[training] feat: Support Megatron-FSDP MixedPrecisionPolicy dtype args (main_params_dtype, main_grads_dtype, grad_comm_dtype)

## Summary

Bridge does not currently expose the new Megatron-FSDP `MixedPrecisionPolicy` dtype customization arguments added in [Megatron-LM #3067](https://github.com/NVIDIA/Megatron-LM/pull/3067) (merged). Users (e.g., MLPerf) who need fine-grained control over gradient and parameter dtypes in Megatron-FSDP cannot configure them through Bridge.

## Background

MLM PR [#3067](https://github.com/NVIDIA/Megatron-LM/pull/3067) added three new arguments to Megatron-FSDP's `MixedPrecisionPolicy`:

| MLM Argument | Purpose |
|---|---|
| `--megatron-fsdp-main-params-dtype` | Controls the dtype of the main parameter copy (generalizes the deprecated `preserve_fp32_weights`) |
| `--megatron-fsdp-main-grads-dtype` | Controls the dtype of the main gradient buffer (generalizes `grad_reduce_in_fp32`) |
| `--megatron-fsdp-grad-comm-dtype` | Controls the dtype used for gradient communication (all-reduce & reduce-scatter) |

A follow-up MLM PR [#3810](https://github.com/NVIDIA/Megatron-LM/pull/3810) adds `auto` (`None`) support for these arguments, which falls back to per-parameter gradient dtypes (needed for `--gradient-accumulation-fusion` compatibility with FP8 parameters).

### Motivation

- **MLPerf use case**: MLPerf benchmarks use Bridge for DSv3 training but need `--megatron-fsdp-grad-comm-dtype bf16` for correctness with FP8 + gradient accumulation fusion. Currently this must be hard-coded.
- **General gap**: Bridge's `DistributedDataParallelConfig` inherits from MCore but the new FSDP MixedPrecisionPolicy fields are not surfaced or validated in Bridge's config system.

## Current State

- Bridge already has `grad_reduce_in_fp32` in `DistributedDataParallelConfig` (inherited from MCore), but the new FSDP-specific dtype args from #3067 are **not exposed** in Bridge's config or CLI.
- The DDP wrapper in `src/megatron/bridge/models/common/unimodal.py` (`_ddp_wrap()`) passes `ddp_config` to MCore's `FullyShardedDataParallel`, so the fields will flow through once they are set on the config — the main gap is **config surface area**.

## Proposed Changes

1. **Verify MCore DDP config fields**: Once MCore is bumped to include #3067, confirm that `DistributedDataParallelConfig` (or the FSDP-specific config) already contains `main_params_dtype`, `main_grads_dtype`, and `grad_comm_dtype`. If they live in a separate FSDP config, surface them in Bridge's config hierarchy.
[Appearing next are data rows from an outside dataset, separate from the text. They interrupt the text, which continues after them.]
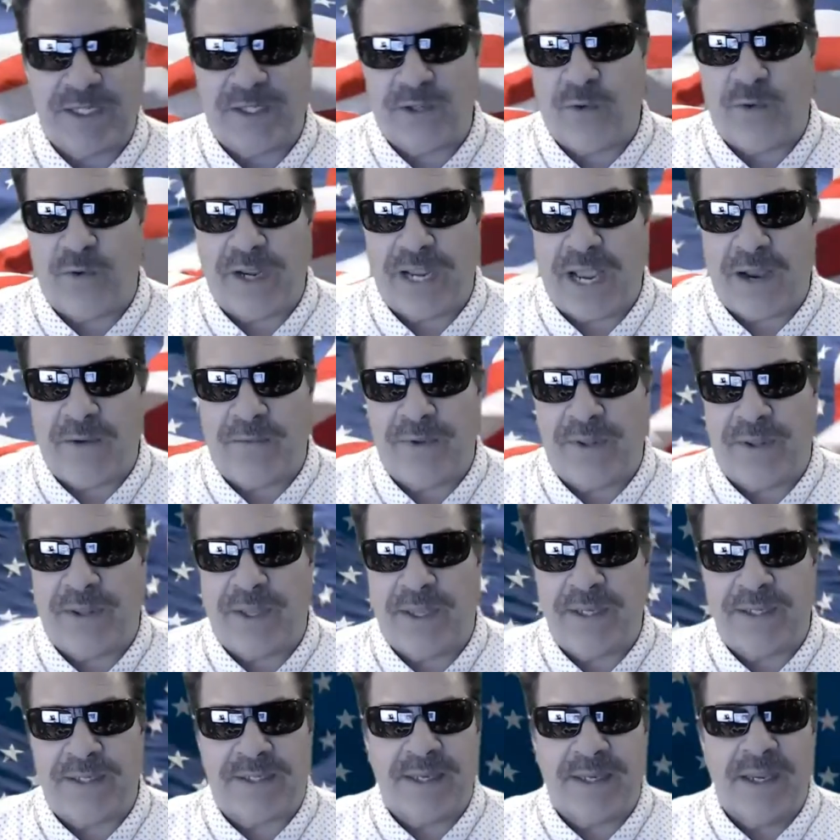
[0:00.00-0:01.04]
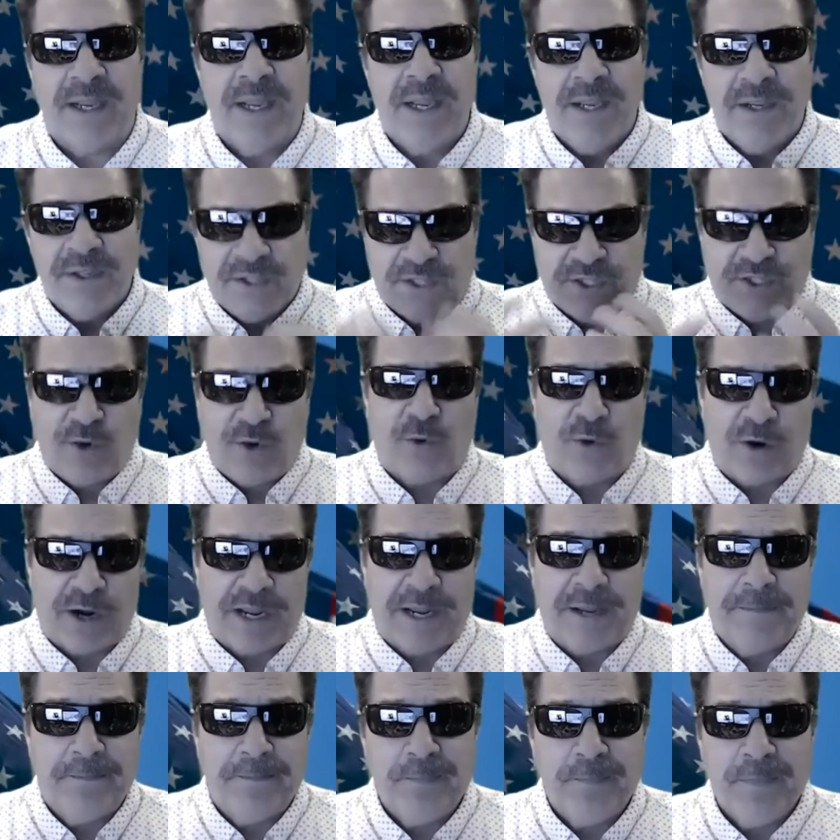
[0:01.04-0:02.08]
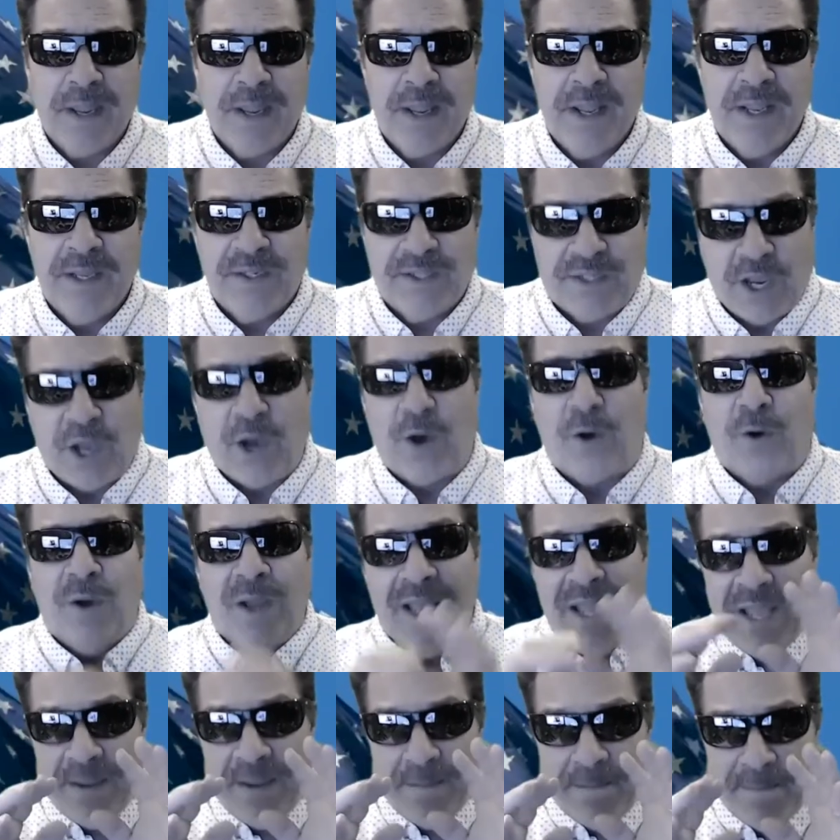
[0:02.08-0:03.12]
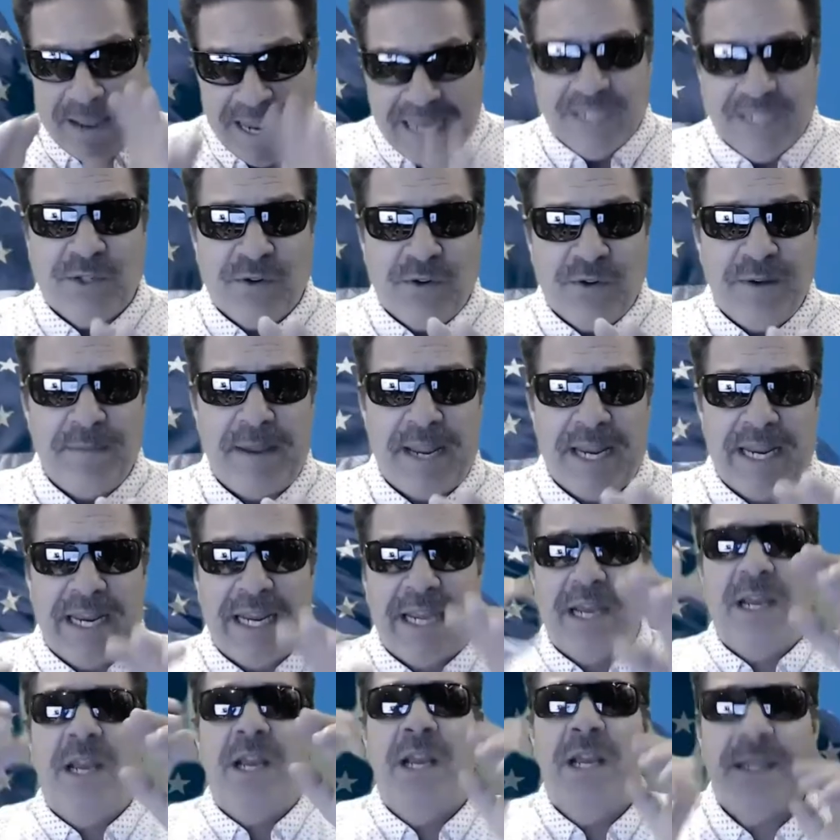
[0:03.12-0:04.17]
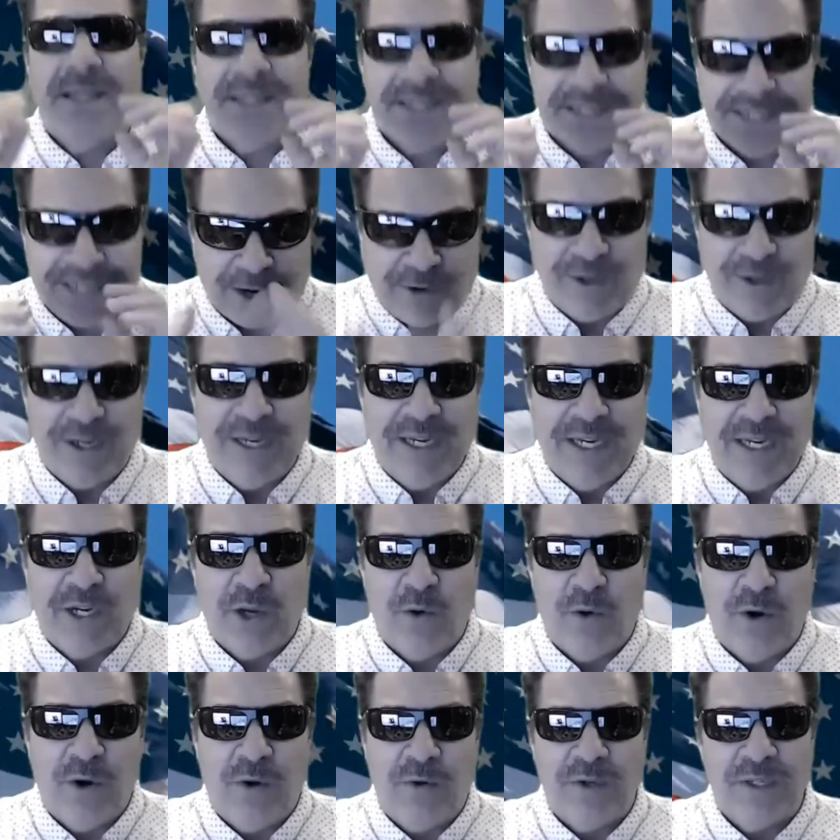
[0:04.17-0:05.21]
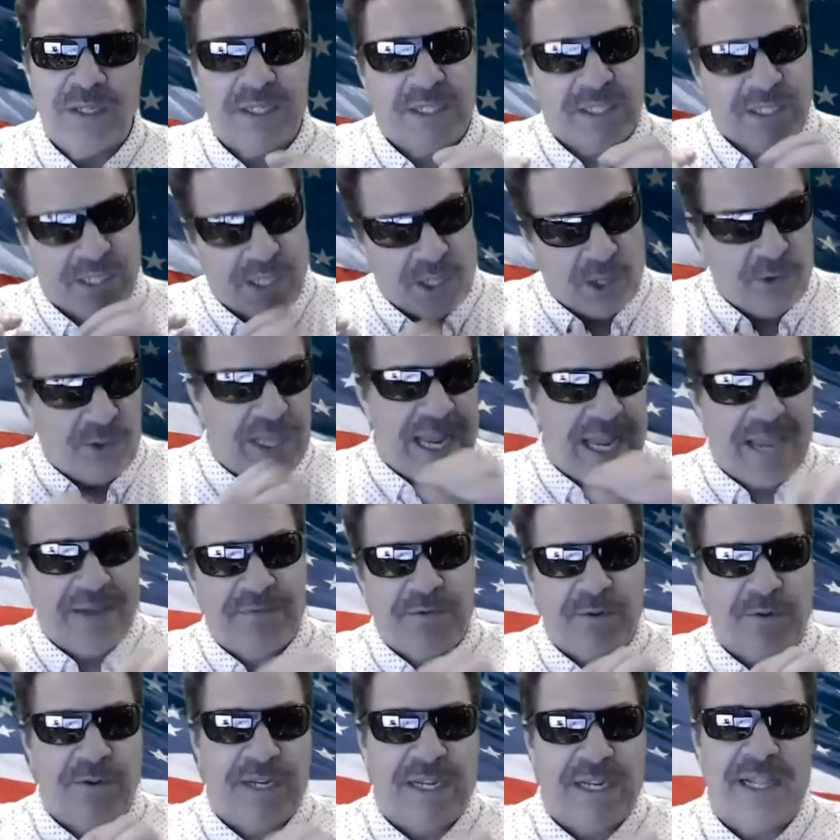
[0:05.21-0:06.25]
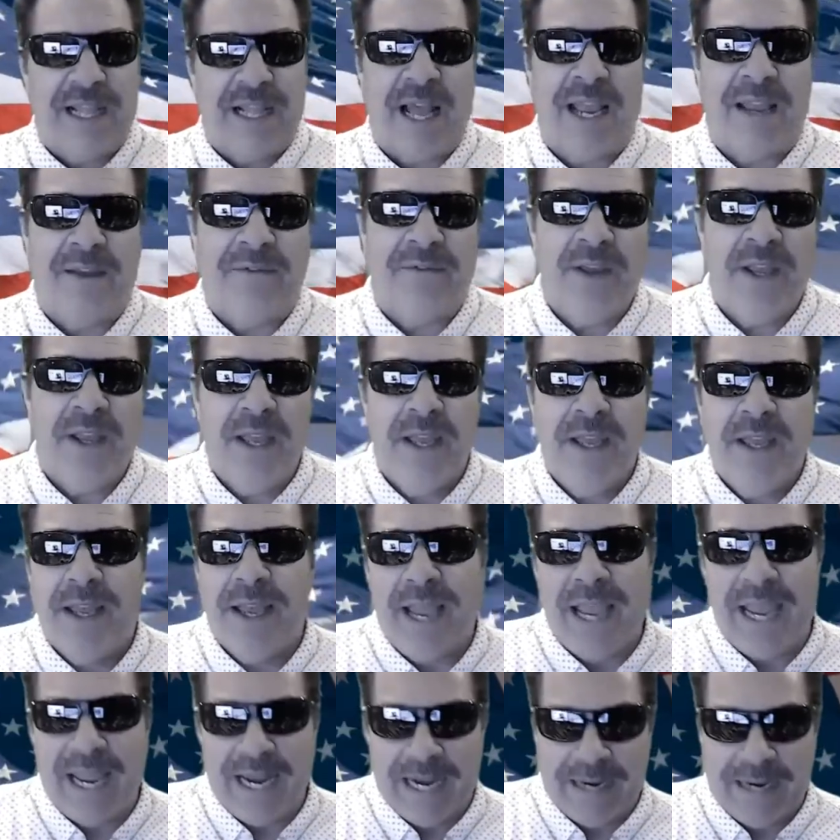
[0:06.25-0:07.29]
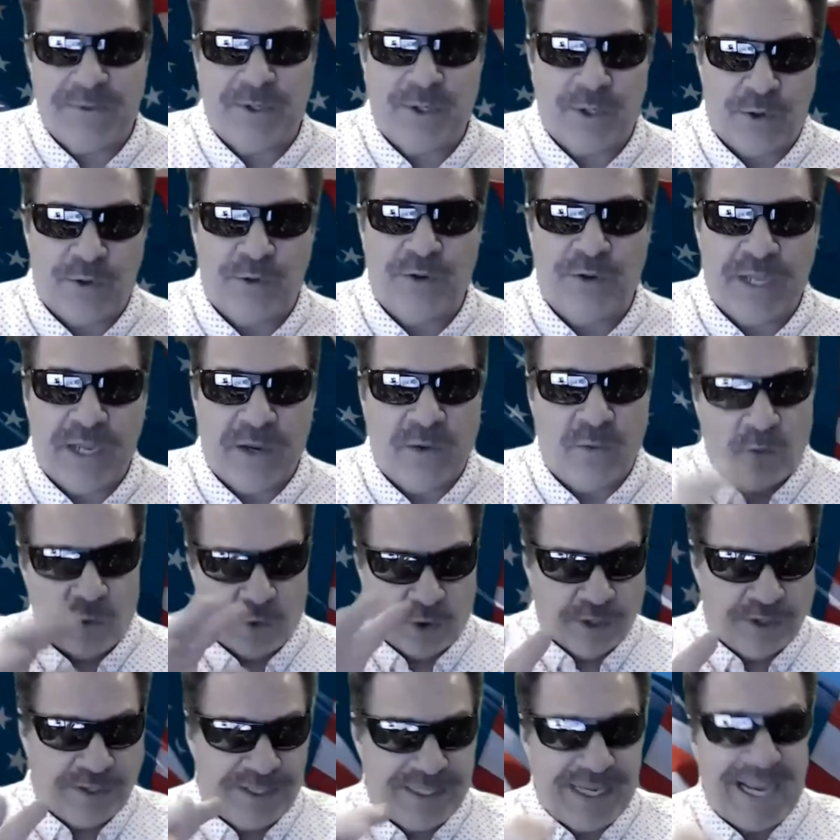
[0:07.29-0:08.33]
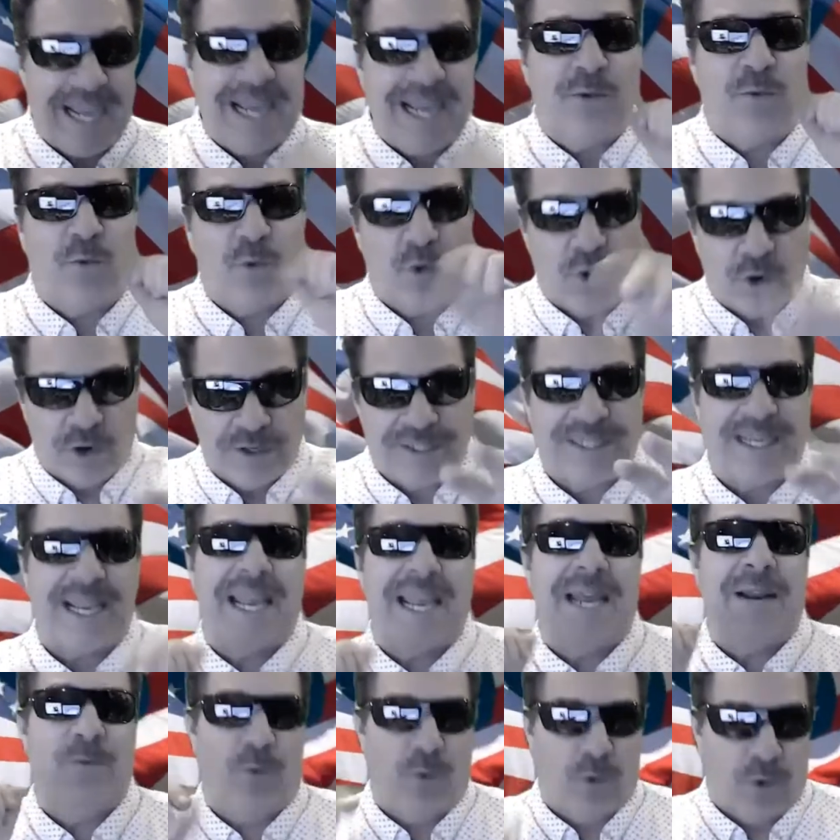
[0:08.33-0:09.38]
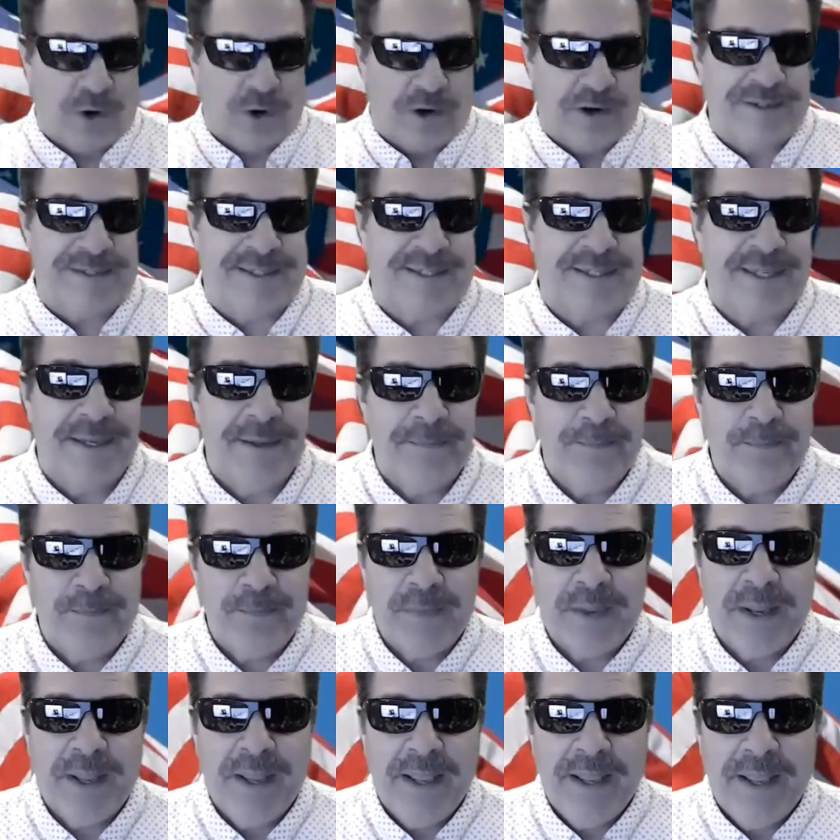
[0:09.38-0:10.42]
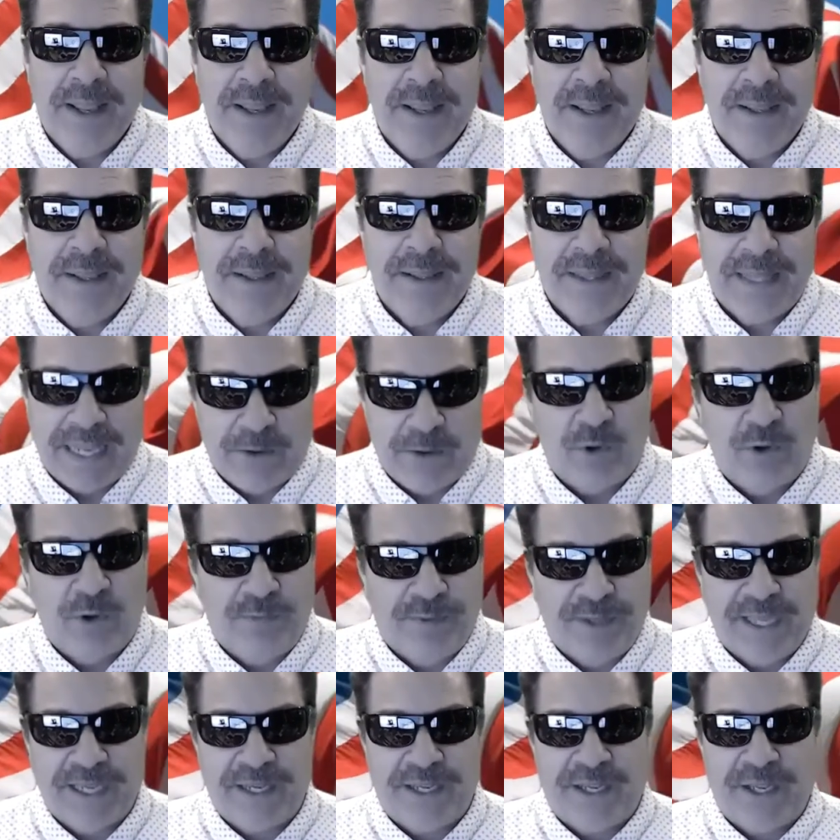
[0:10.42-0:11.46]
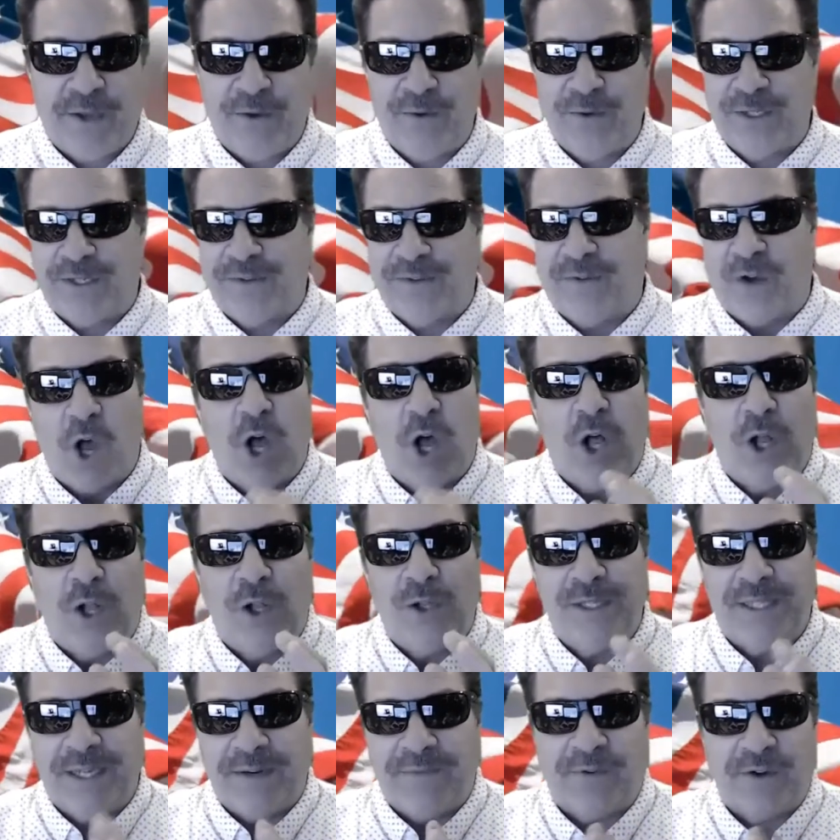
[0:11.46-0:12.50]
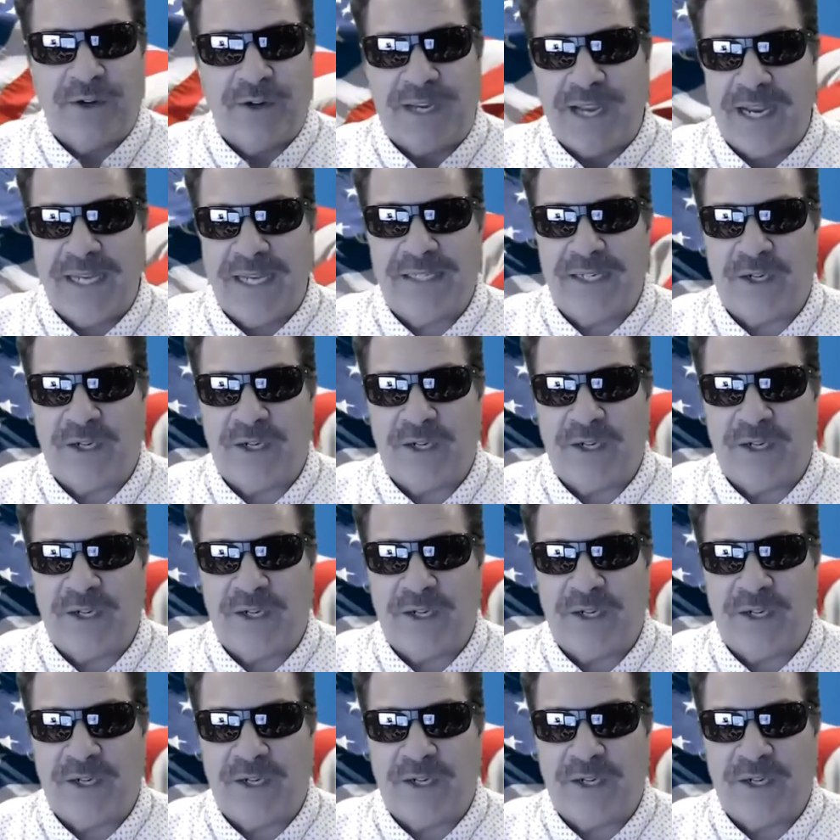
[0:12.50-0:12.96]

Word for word: going on with this story. So, mainstream media starting to go slowly after DLive, and I'm sure it'll get worse and worse and worse. They will be accused of all different kinds of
2. **Add validation**: In `ConfigContainer.validate()`, add appropriate validation for the new fields when `use_megatron_fsdp=True` (e.g., warn if `grad_comm_dtype` conflicts with `gradient_accumulation_fusion` + FP8).

3. **Support `auto` / `None`**: Once MLM #3810 merges, ensure Bridge correctly handles the `None` / `auto` option for these fields.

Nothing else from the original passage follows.